• **RECORDS PROVIDED**
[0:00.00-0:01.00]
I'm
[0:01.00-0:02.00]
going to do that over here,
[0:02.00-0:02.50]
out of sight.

* * *

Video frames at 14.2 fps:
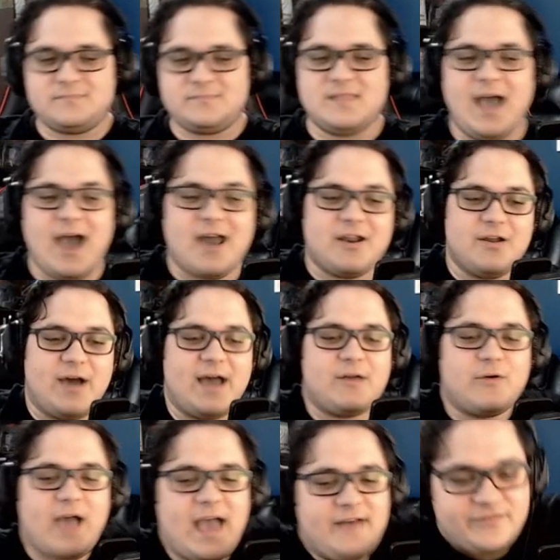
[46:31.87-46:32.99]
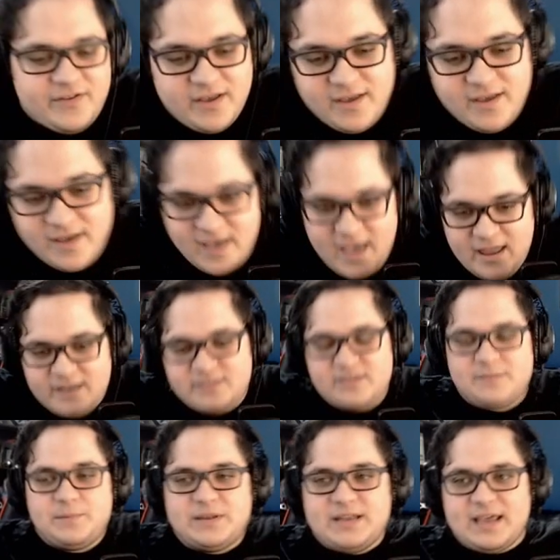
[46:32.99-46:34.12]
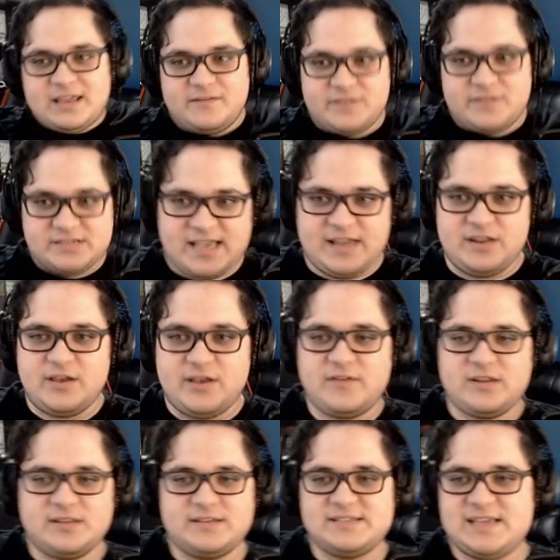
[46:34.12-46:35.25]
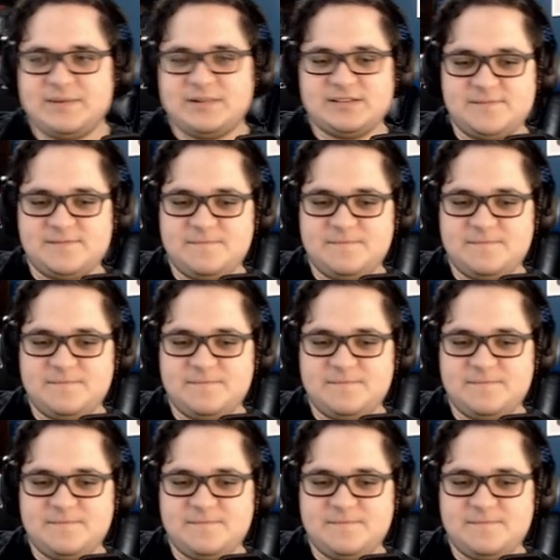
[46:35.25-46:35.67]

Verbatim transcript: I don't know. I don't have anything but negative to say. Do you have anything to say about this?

---

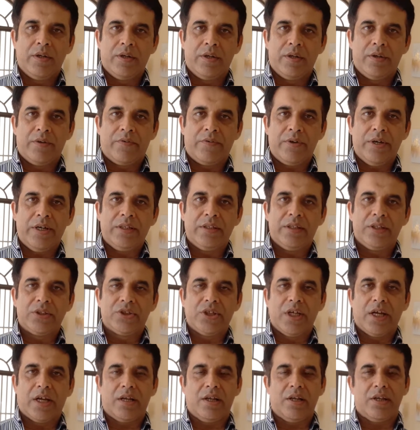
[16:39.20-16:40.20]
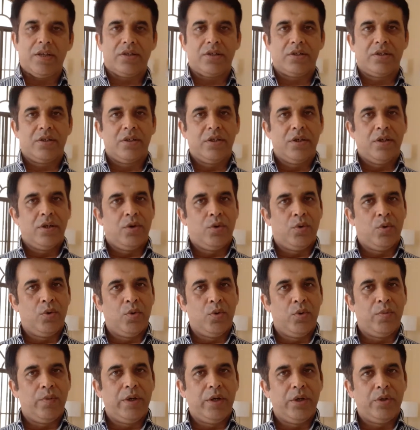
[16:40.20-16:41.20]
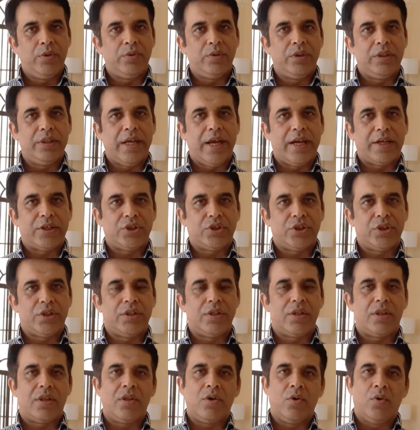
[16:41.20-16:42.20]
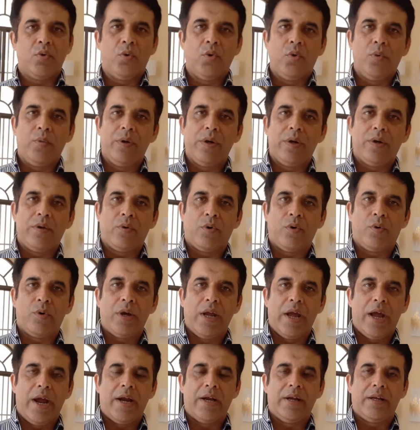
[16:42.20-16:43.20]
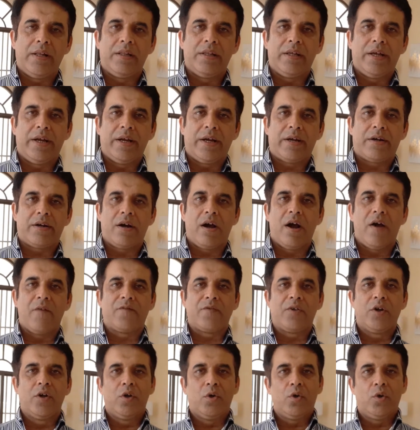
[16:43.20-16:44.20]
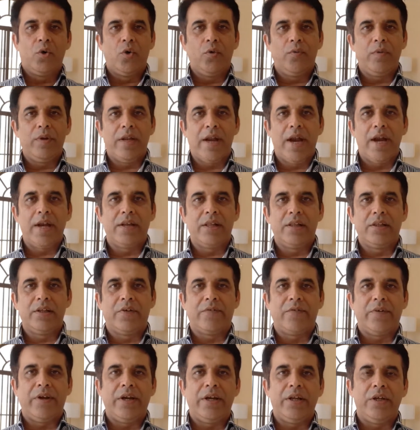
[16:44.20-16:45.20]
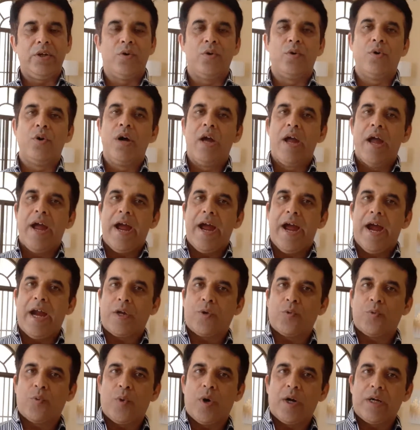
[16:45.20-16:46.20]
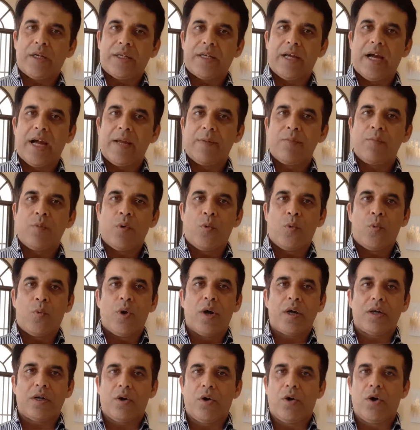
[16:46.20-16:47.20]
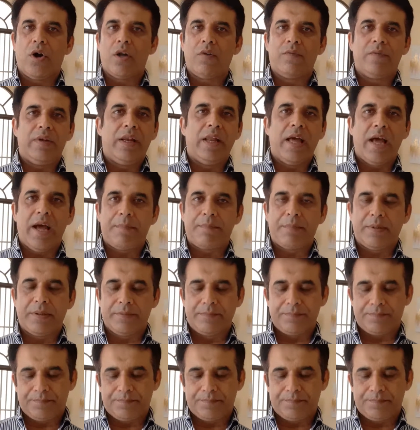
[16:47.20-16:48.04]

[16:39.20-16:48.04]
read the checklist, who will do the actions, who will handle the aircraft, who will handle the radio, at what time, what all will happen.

• **TASK INSTRUCTIONS**
Beginning with the line that contains "[46:32.99-46:34.12]" and ending with the line that contains "Verbatim transcript: I", reproduce the listing exactly, pictures excluded.

• **EXERCISE RESPONSE**
[46:32.99-46:34.12]
[46:34.12-46:35.25]
[46:35.25-46:35.67]

Verbatim transcript: I don't know. I don't have anything but negative to say. Do you have anything to say about this?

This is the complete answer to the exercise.